研究グループは2020年11~12月、民有林が1ヘクタール以上ある1,612市町村を対象にアンケート票を送り、856市町村から回答を得ました(回答率53%)。
その結果、森林行政の担当者が樹木をみても樹種が分からないと感じている市町村の割合は、スギやヒノキなどで53%、広葉樹では73%に上ることがわかりました(図1)。また、担当者が「森林・林業行政を担う人手が足りない」と感じている市町村は、81%と大部分を占めていました(図1)。今回のアンケート調査からは、2016年度以降、林地台帳制度や森林経営管理制度といった新たな業務の追加により、市町村の業務量が37%増えていると推定されました(図2)が、総務省の統計によると、この間の職員数の増加は4%にとどまっていました。今後、こうした市町村の森林行政担当者が実際に担いうる業務の量や質に応じた業務内容の見直しや支援体制の整備を図っていく必要があります。
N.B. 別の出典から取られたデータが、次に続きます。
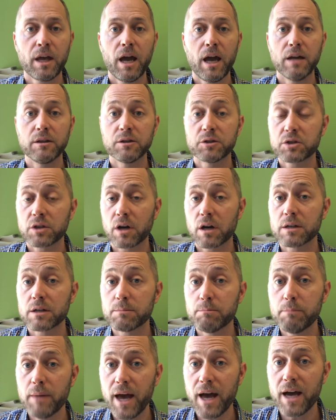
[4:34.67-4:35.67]
and the star's
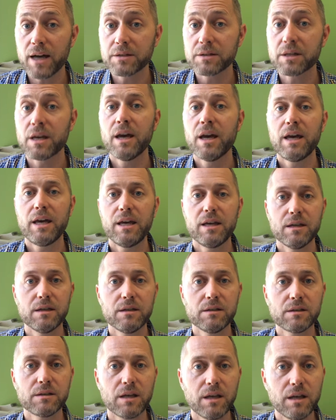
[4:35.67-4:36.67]
mass
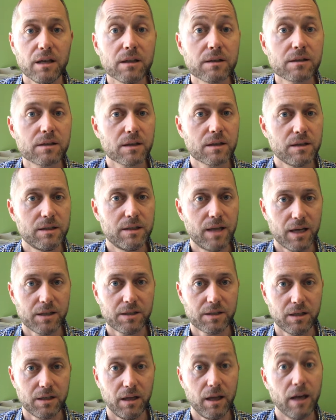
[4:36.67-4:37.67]
is its
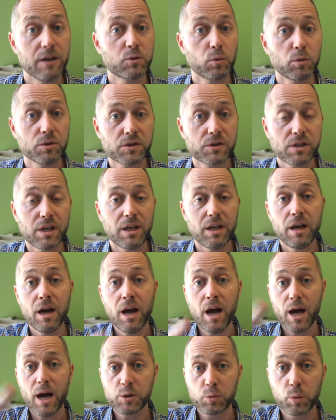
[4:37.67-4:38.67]
destiny, as we'll see
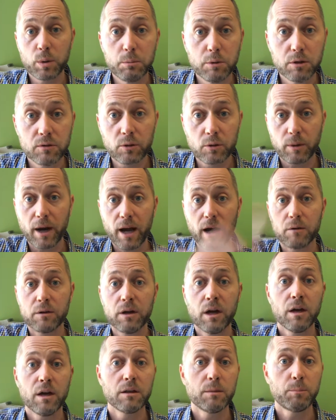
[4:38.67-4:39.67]
as we move around
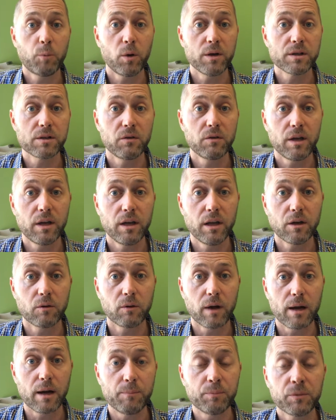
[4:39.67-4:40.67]
the points of the
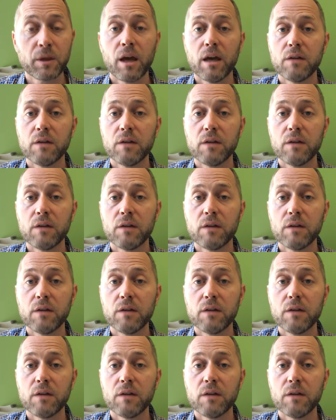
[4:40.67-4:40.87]
Enneagram.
(本研究は、2022年8月に日本森林学会誌において公表されました。)
図1:市町村の森林行政担当者が感じる知識や人員の不足。いずれの項目も、半数以上の市町村が「感じる」と回答しています。
図2:市町村の森林行政における業務別の担当人員。2020年現在の森林行政担当者は、市町村あたり平均2.09人いますが、そのうち0.56人分は2016年度以降に創設された制度の業務に充てられており、ここ数年で市町村の業務量が大幅に増加したと考えられます。